* **Work instruction**
The records below are to be transcribed exactly, with the pictures removed.

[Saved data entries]
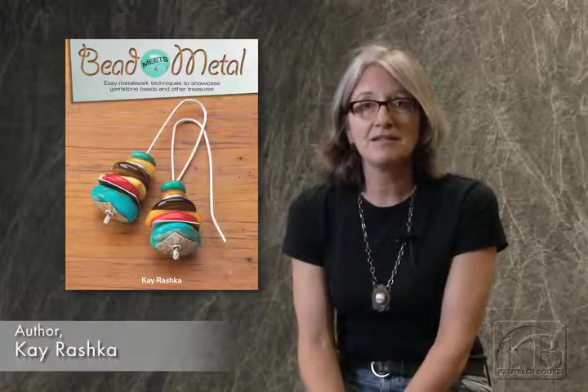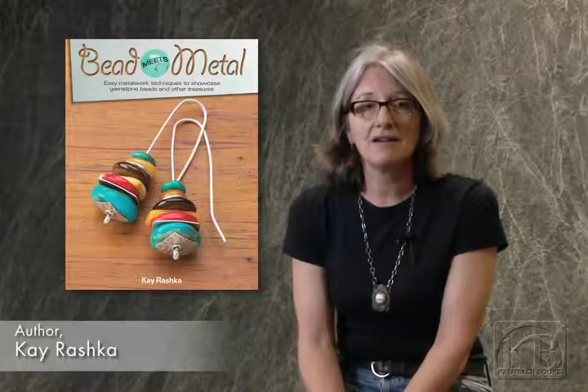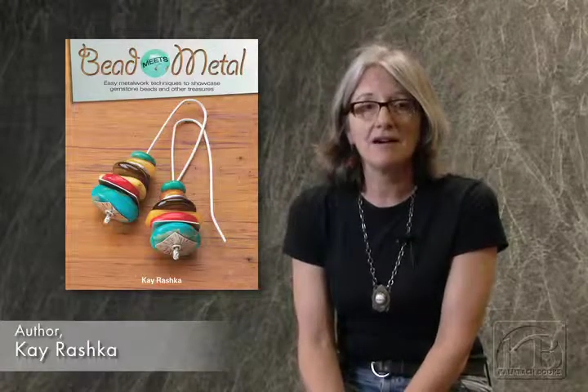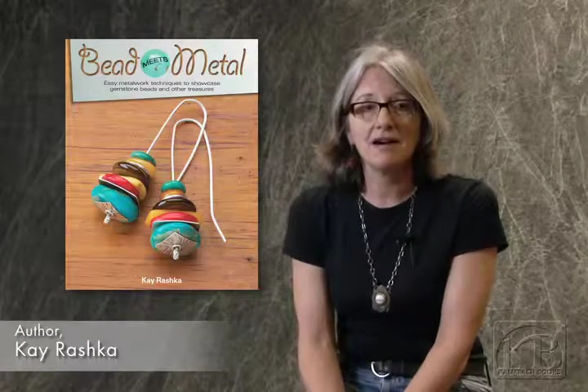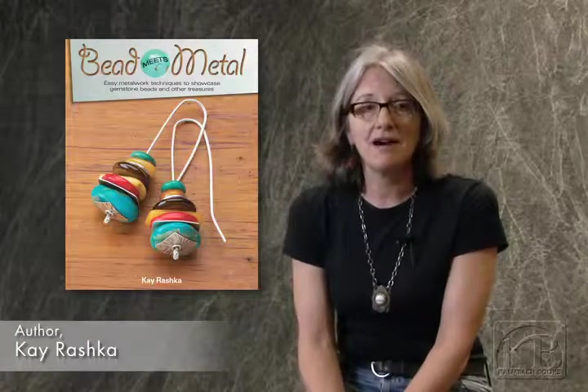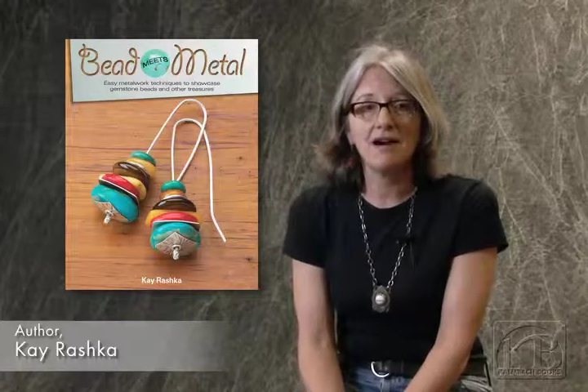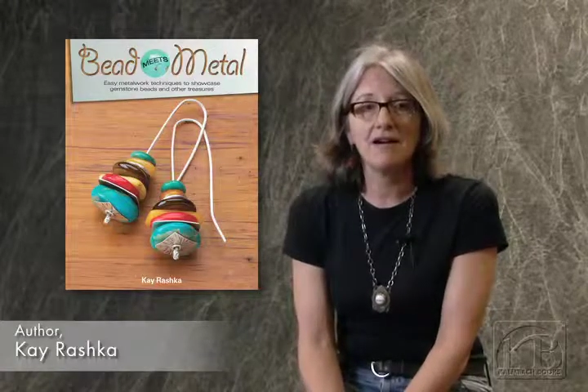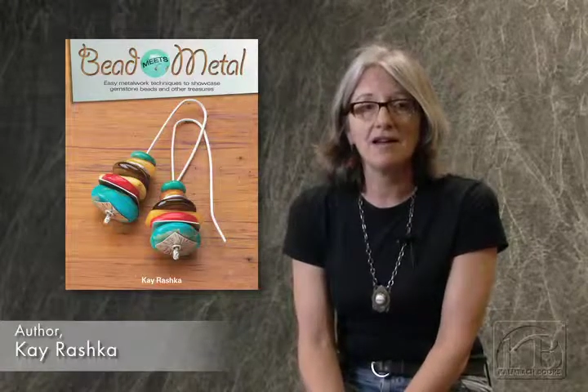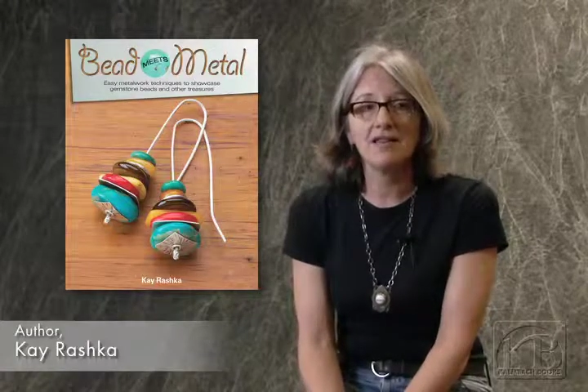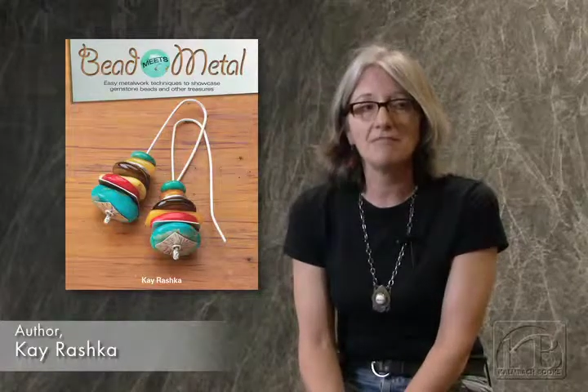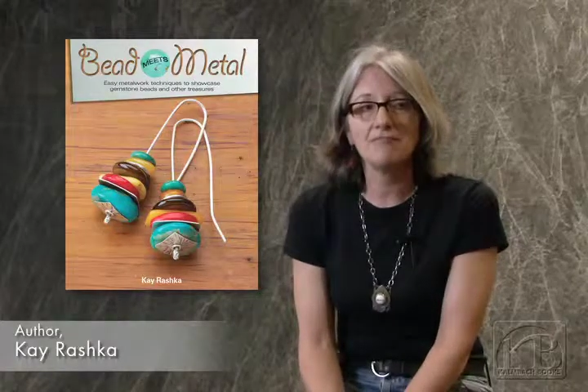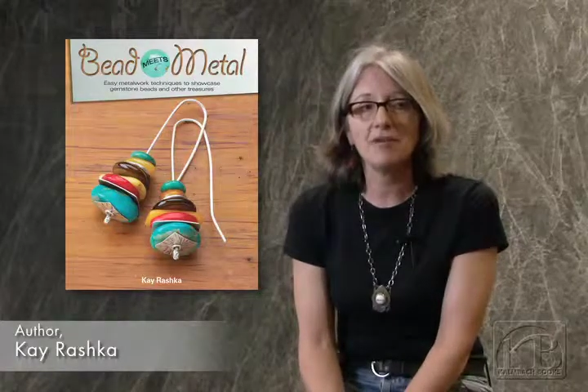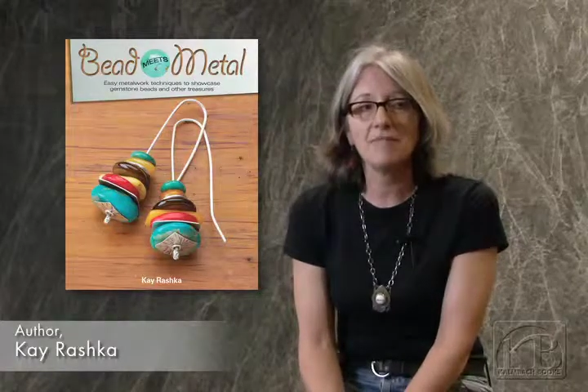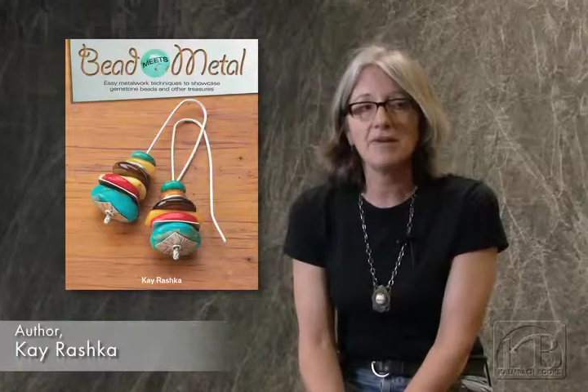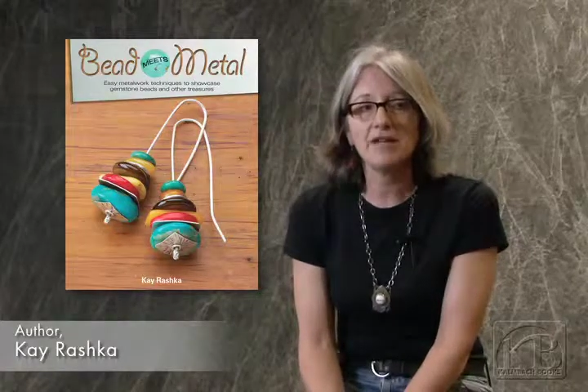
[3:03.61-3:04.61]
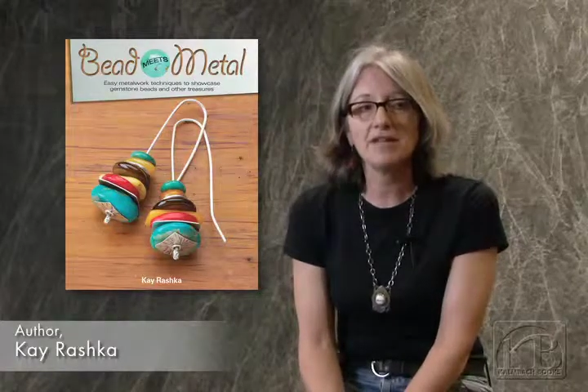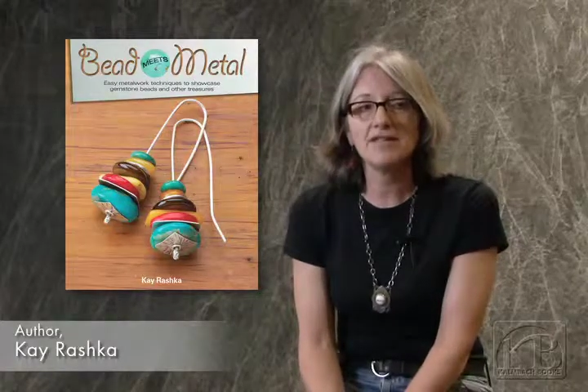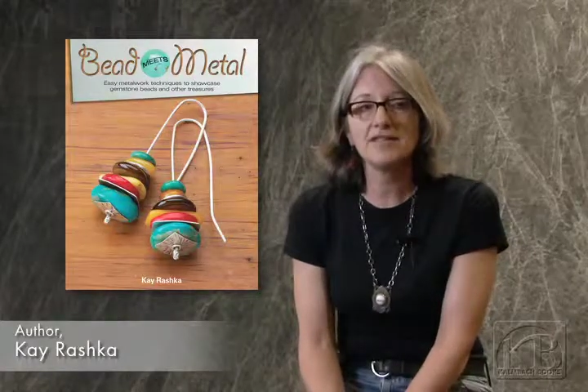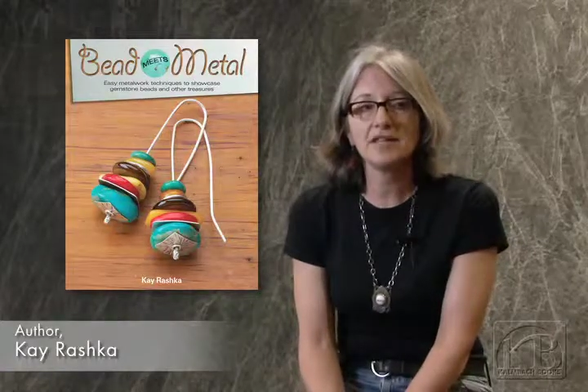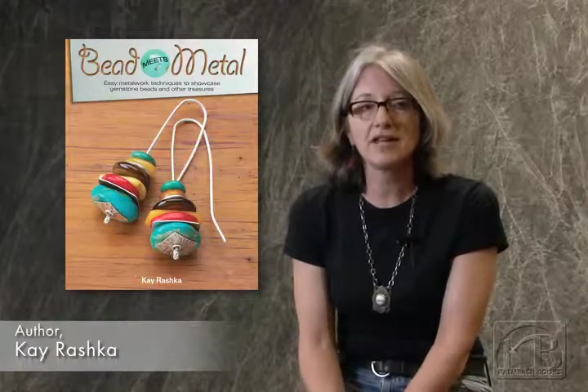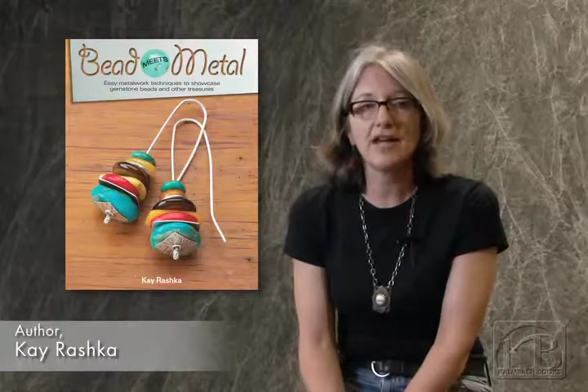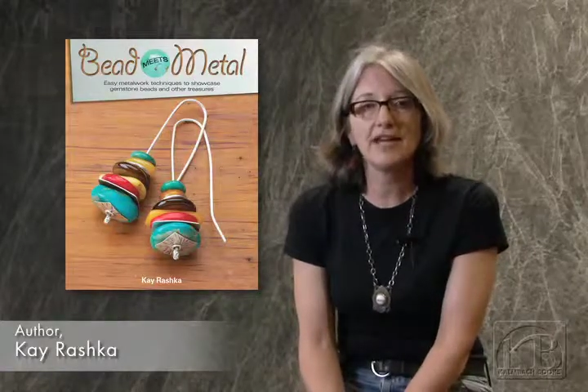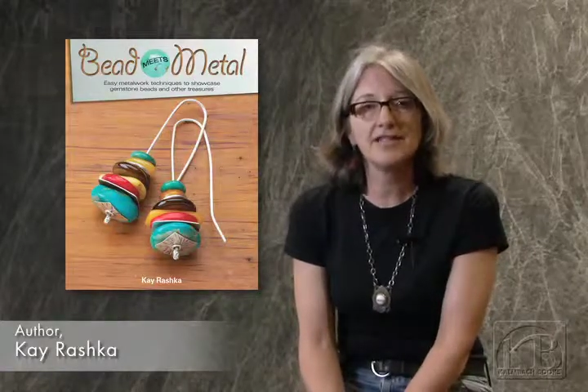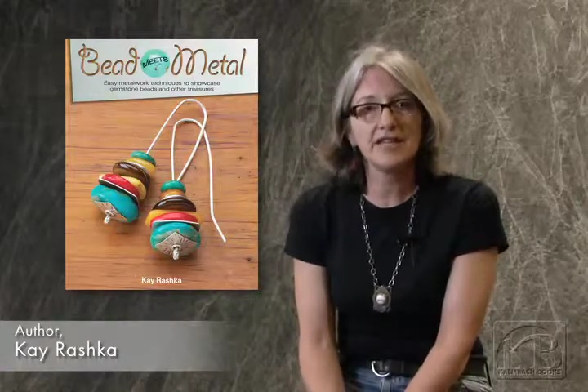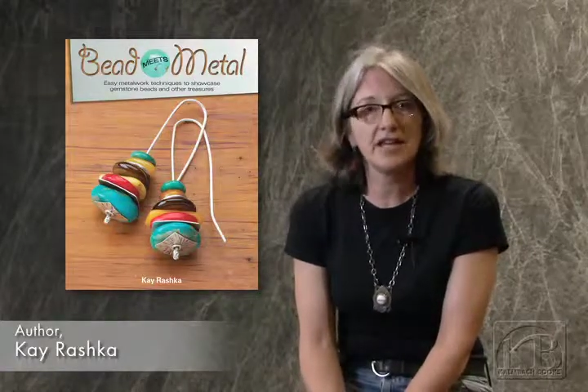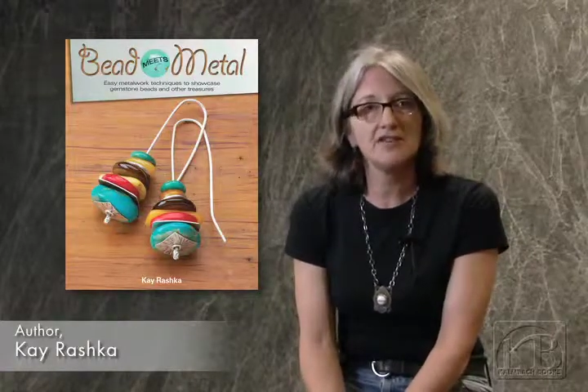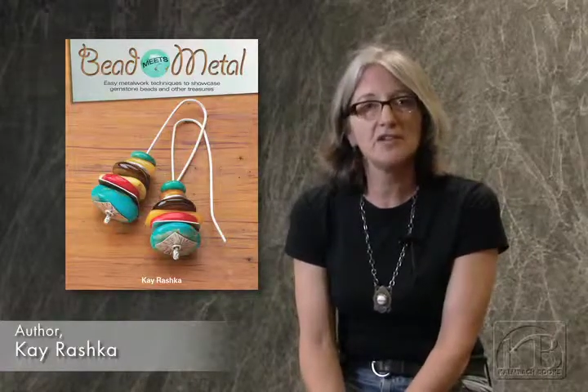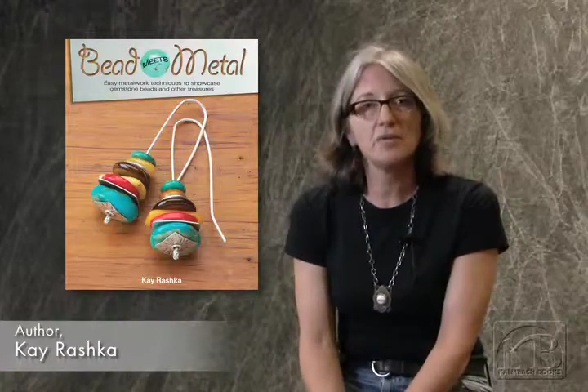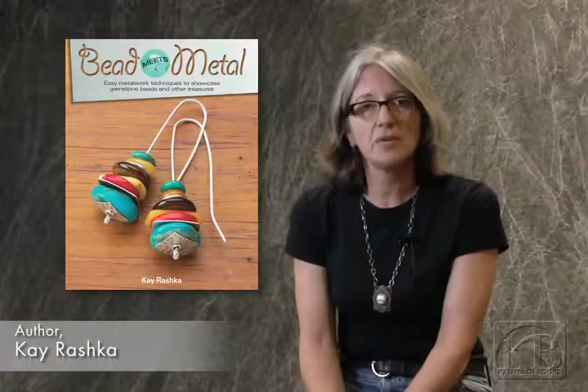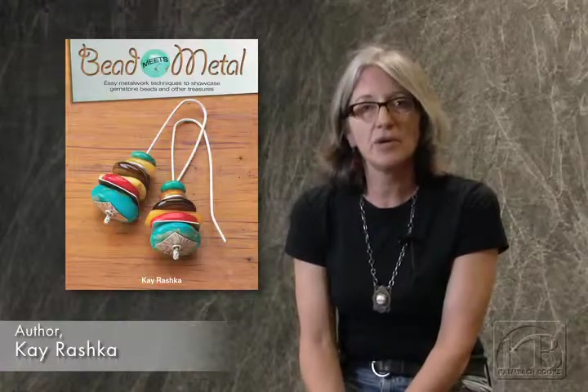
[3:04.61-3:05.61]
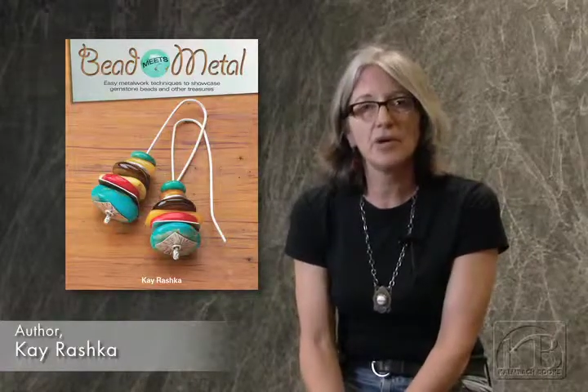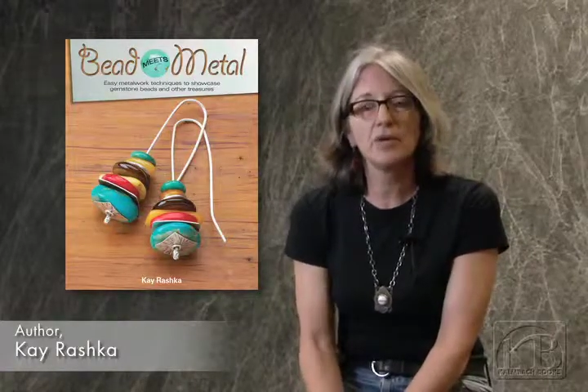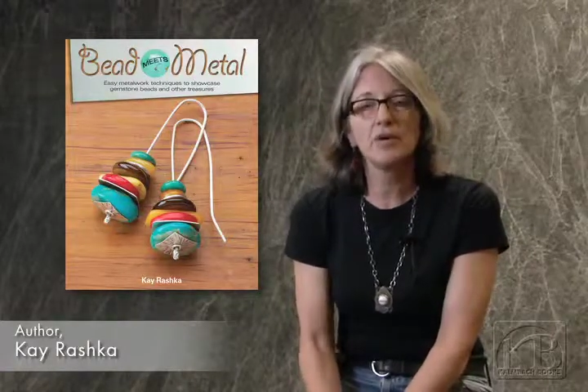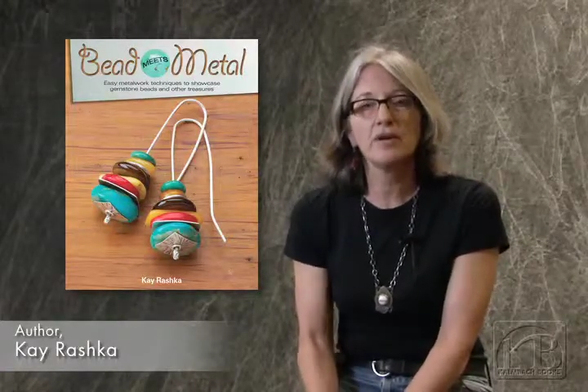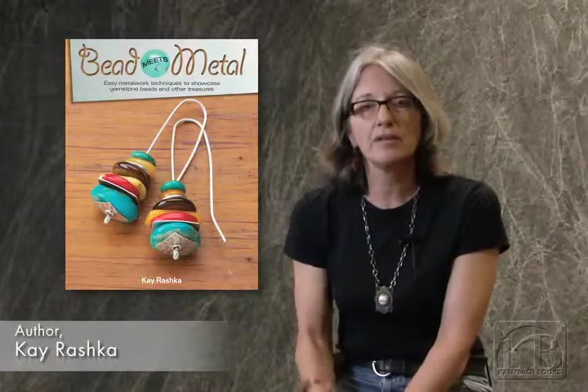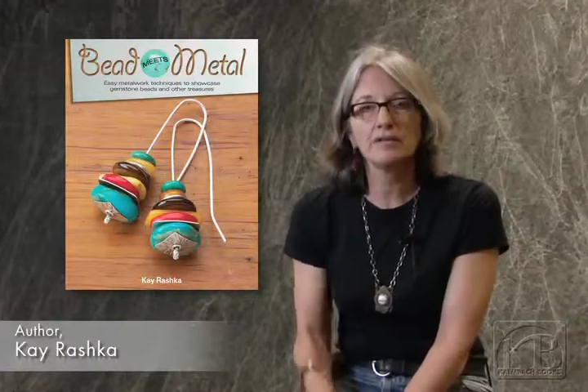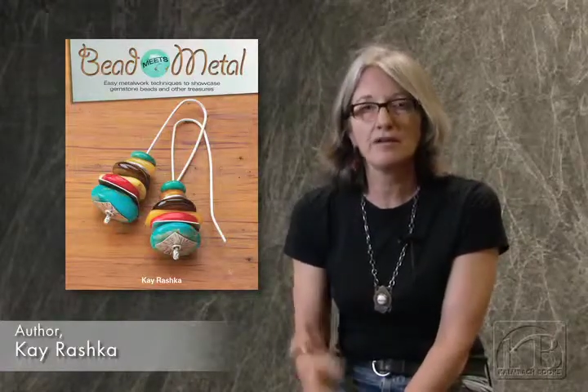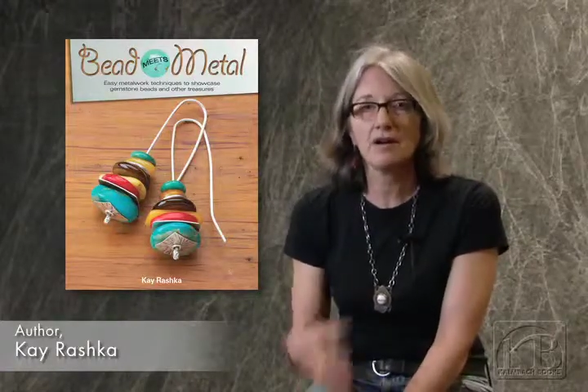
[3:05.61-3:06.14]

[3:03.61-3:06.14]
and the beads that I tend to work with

* **Worked solution**
[3:03.61-3:04.61]
[3:04.61-3:05.61]
[3:05.61-3:06.14]

[3:03.61-3:06.14]
and the beads that I tend to work with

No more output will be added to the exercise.